No arguing wishing you luck for real! Most new tanks have small white paper tag stuck inbetween frame and glass with mfg date on it.Never seen one less than 3 months old before.Also think since you're replacing bottom (not side,where silicone is the structural component) you should have no trouble.I would be nervous if it were a side piece though.Good luck looking forward to pictures as build progresses.NO ARGUMENTS just sharing info I have received in my 30+ years of "fishing".You've helped me just thought I'd share.


----------



## whitetiger61

coralbandit said:


> No arguing wishing you luck for real! Most new tanks have small white paper tag stuck inbetween frame and glass with mfg date on it.Never seen one less than 3 months old before.Also think since you're replacing bottom (not side,where silicone is the structural component) you should have no trouble.I would be nervous if it were a side piece though.Good luck looking forward to pictures as build progresses.NO ARGUMENTS just sharing info I have received in my 30+ years of "fishing".You've helped me just thought I'd share.


ok no problem..manufacturing date yes i can agree on..date it was made, but who knows how long it takes to ship out to lfs or wherever they go before we ever see it..,so iagree it could be 3 months before it ever sees water from us.. im sure they leak check it before it leaves point of orgin but i dont think they make a tank and let it sit in some waarehouse for 3 months..that would not be profitable..

thanks for the comments

Ric


----------



## whitetiger61

Putting sand in the tank today, and will let it set overnight, if im still dry, i will scape and plant this thing tomorrow.

Rick


----------



## whitetiger61

I got the sand in the tank. pics to come when it clears up.

Rick


----------



## whitetiger61

ok here are some pics of the tank..still need to add more driftwood to the right side., and do something with the rocks ( i dont like them) and of course transfer all the plants over from the 20 gallon



















tank isnt full because im draining more water out to plant so i figured why waste the water..there is no filtration right now..just a powerhead for flow right now

Rick


----------



## jrman83

I've got a medium size of Manzanita that would look great in that thing.


----------



## whitetiger61

jrman83 said:


> I've got a medium size of Manzanita that would look great in that thing.


how much..lol

Rick


----------



## whitetiger61

partially scaped










taken a coffee break then going to go finish it up

pics to come later


Rick


----------



## whitetiger61

Tank is somewhat planted..i still have to do somemore forground planting to do , but its full, has fish, and is filtered.

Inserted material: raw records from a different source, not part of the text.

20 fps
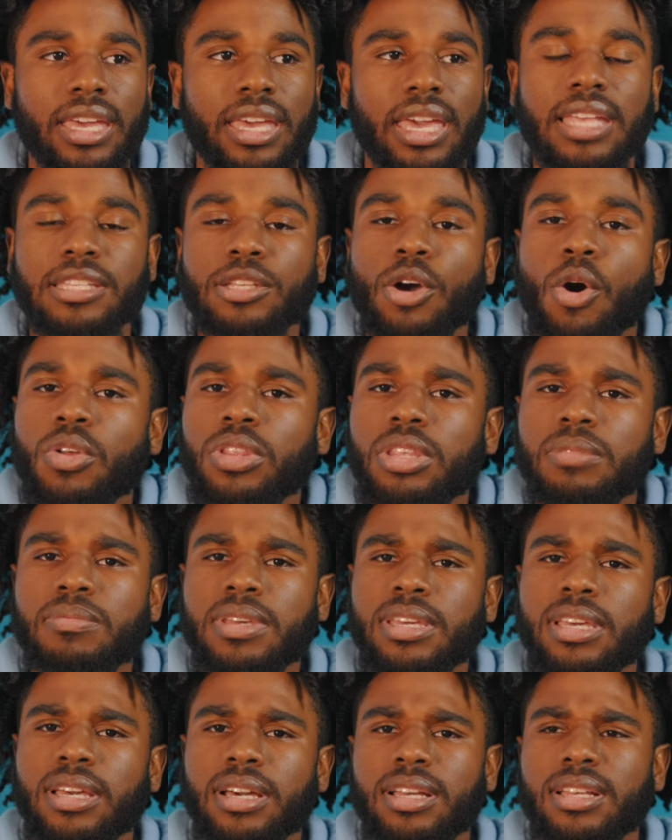it's only
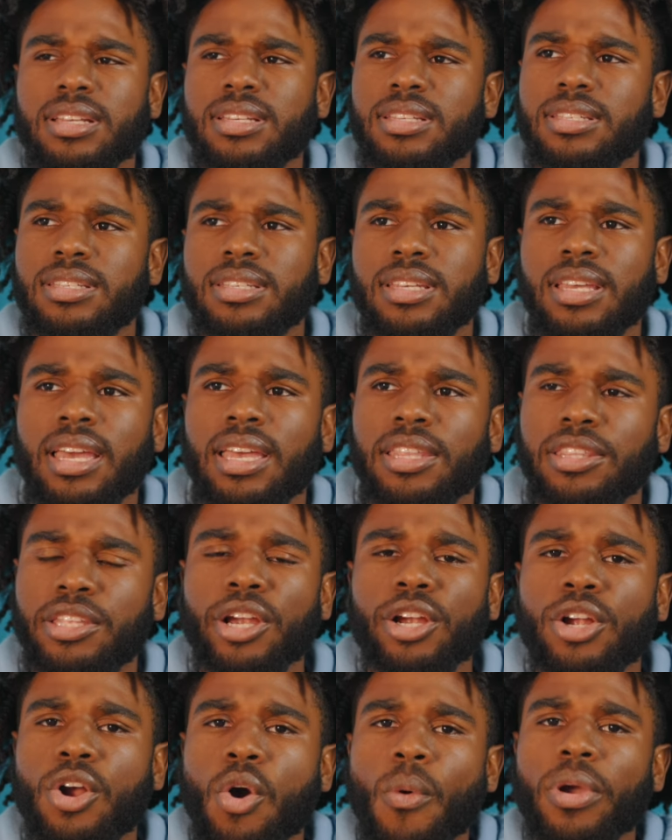because
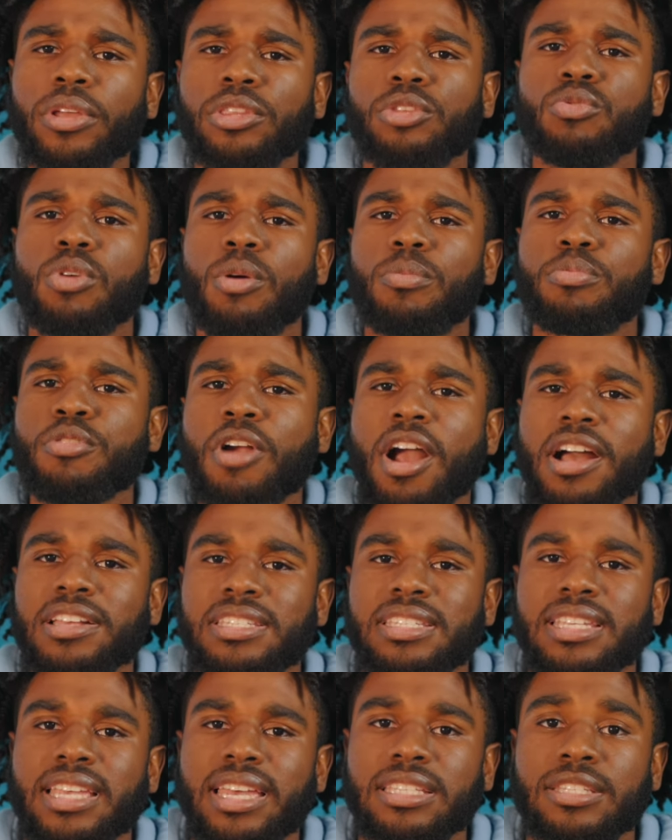they're going through a
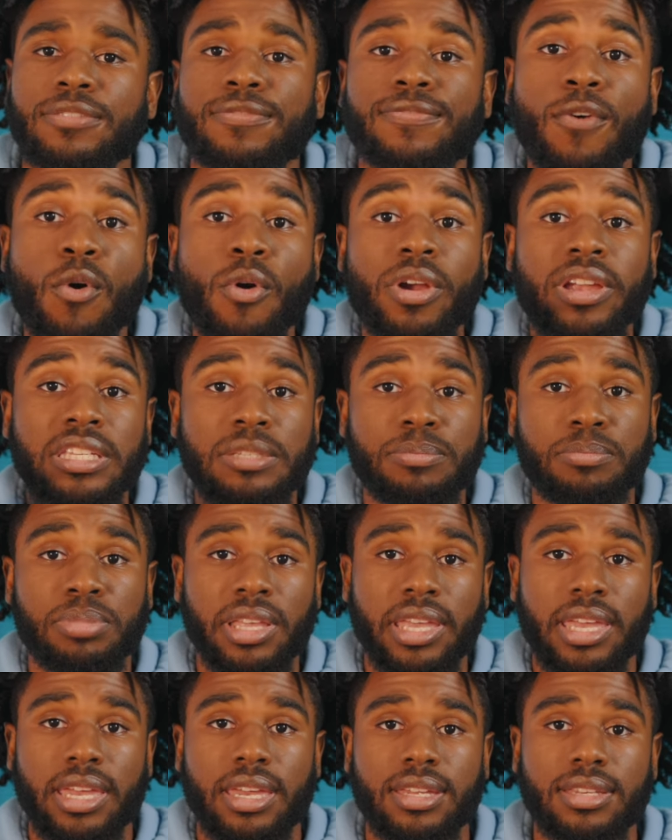process for his
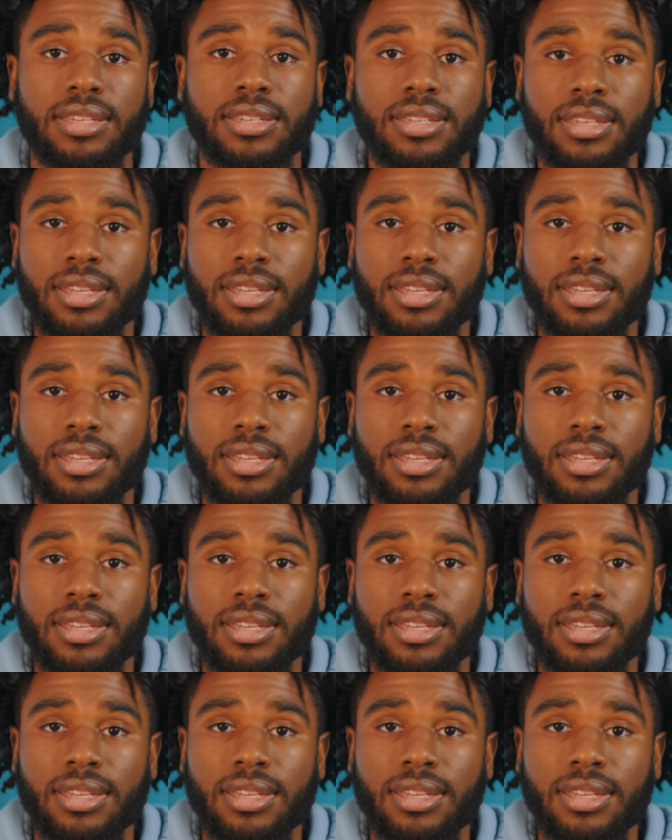plan.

more pics when i get the forground completely finished..also need some high background plants.

Rick


----------



## susankat

Looking fantastic


----------



## coralbandit

Nice! What's small plant all over substrate on left? Did you place each one! wow!


----------



## Sherry

Wow, it is looking so great..... I am impressed.....


----------



## whitetiger61

coralbandit said:


> Nice! What's small plant all over substrate on left? Did you place each one! wow!

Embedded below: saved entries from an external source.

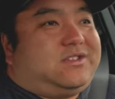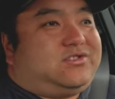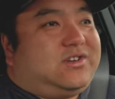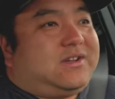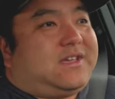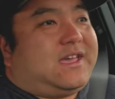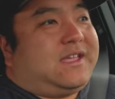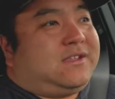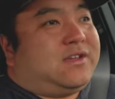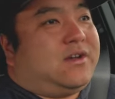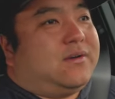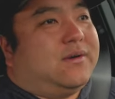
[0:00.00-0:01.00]
The truck
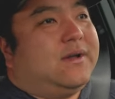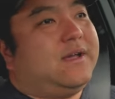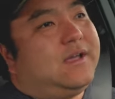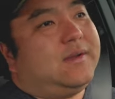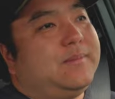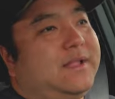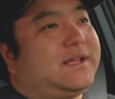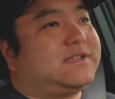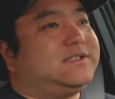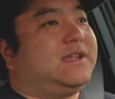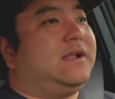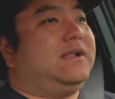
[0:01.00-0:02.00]
can go. But like
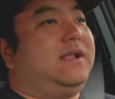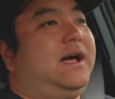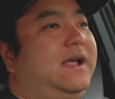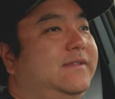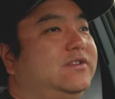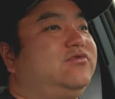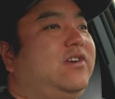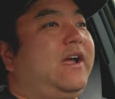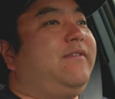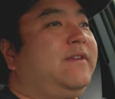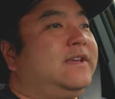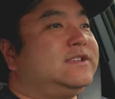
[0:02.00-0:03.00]
I said, the
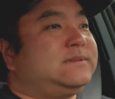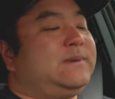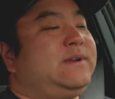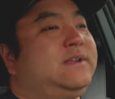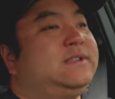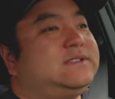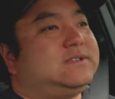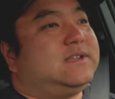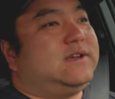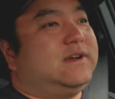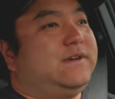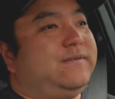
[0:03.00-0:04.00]
driving experience
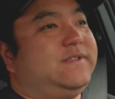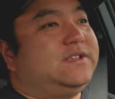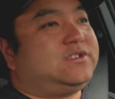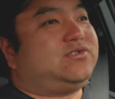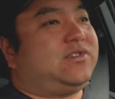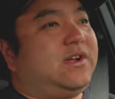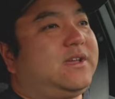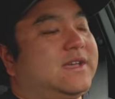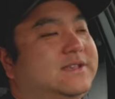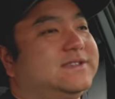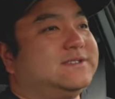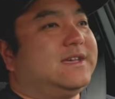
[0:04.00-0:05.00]
of this truck
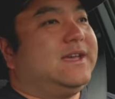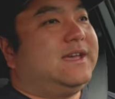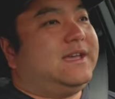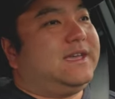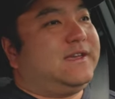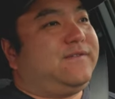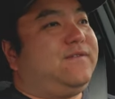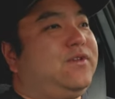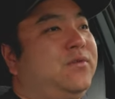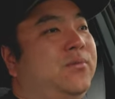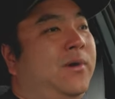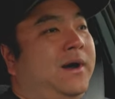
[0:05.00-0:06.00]
is, if
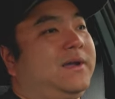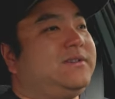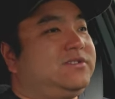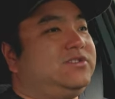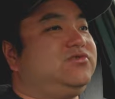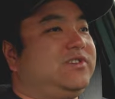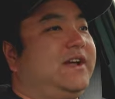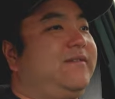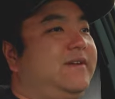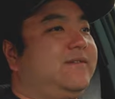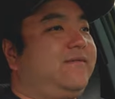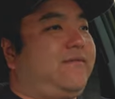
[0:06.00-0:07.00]
you want to
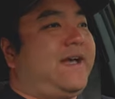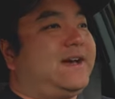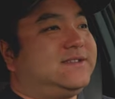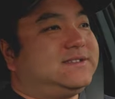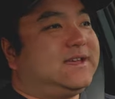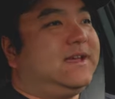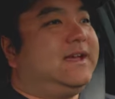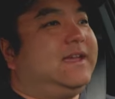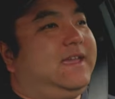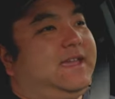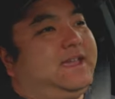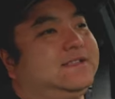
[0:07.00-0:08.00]
drive it fast,
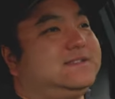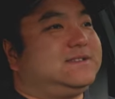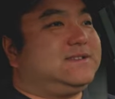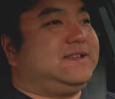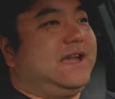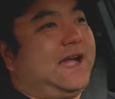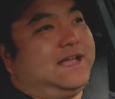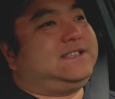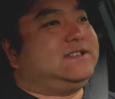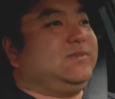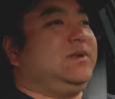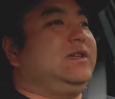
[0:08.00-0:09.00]
it's
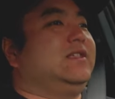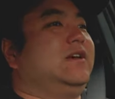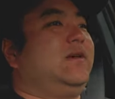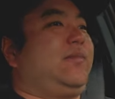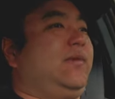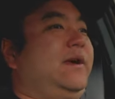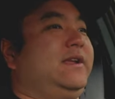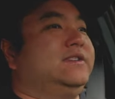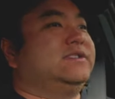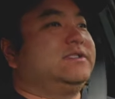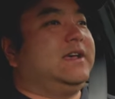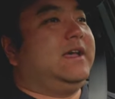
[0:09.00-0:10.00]
got to be in the upper
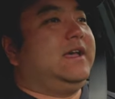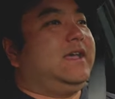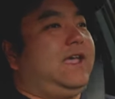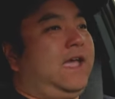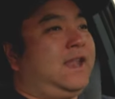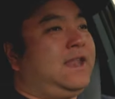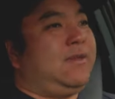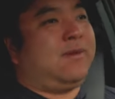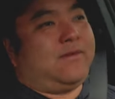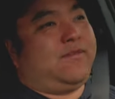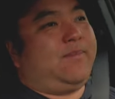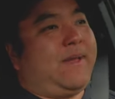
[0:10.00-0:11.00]
ranges.
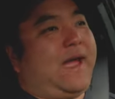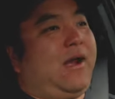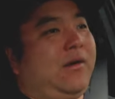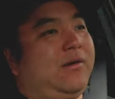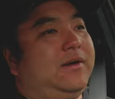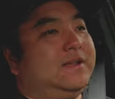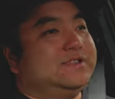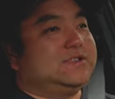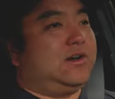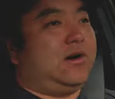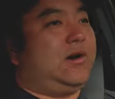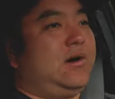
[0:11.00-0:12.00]
Any of the power is
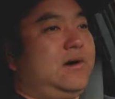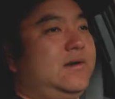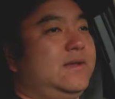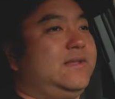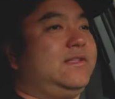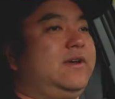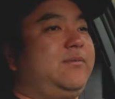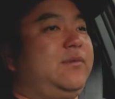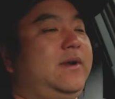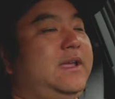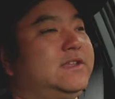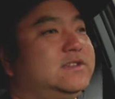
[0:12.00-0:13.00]
all in the upper
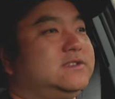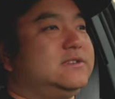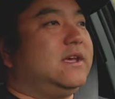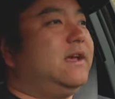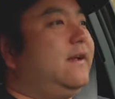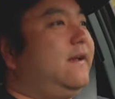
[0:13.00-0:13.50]
ranges.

everyone of those plantlets were planted one at a time and i still have more to plant..and that small plant is glossostigma.

Shery thank..i put alot of work in this tank....but its very worth it

Rick


----------



## coralbandit

wicked nice! lots of effort! Did glasto come in mat or indiv?I've tried it(2x6 inch mat) but didn't take or got eaten.Great fore ground cover(I wish for me).


----------



## whitetiger61

coralbandit said:


> wicked nice! lots of effort! Did glasto come in mat or indiv?I've tried it(2x6 inch mat) but didn't take or got eaten.Great fore ground cover(I wish for me).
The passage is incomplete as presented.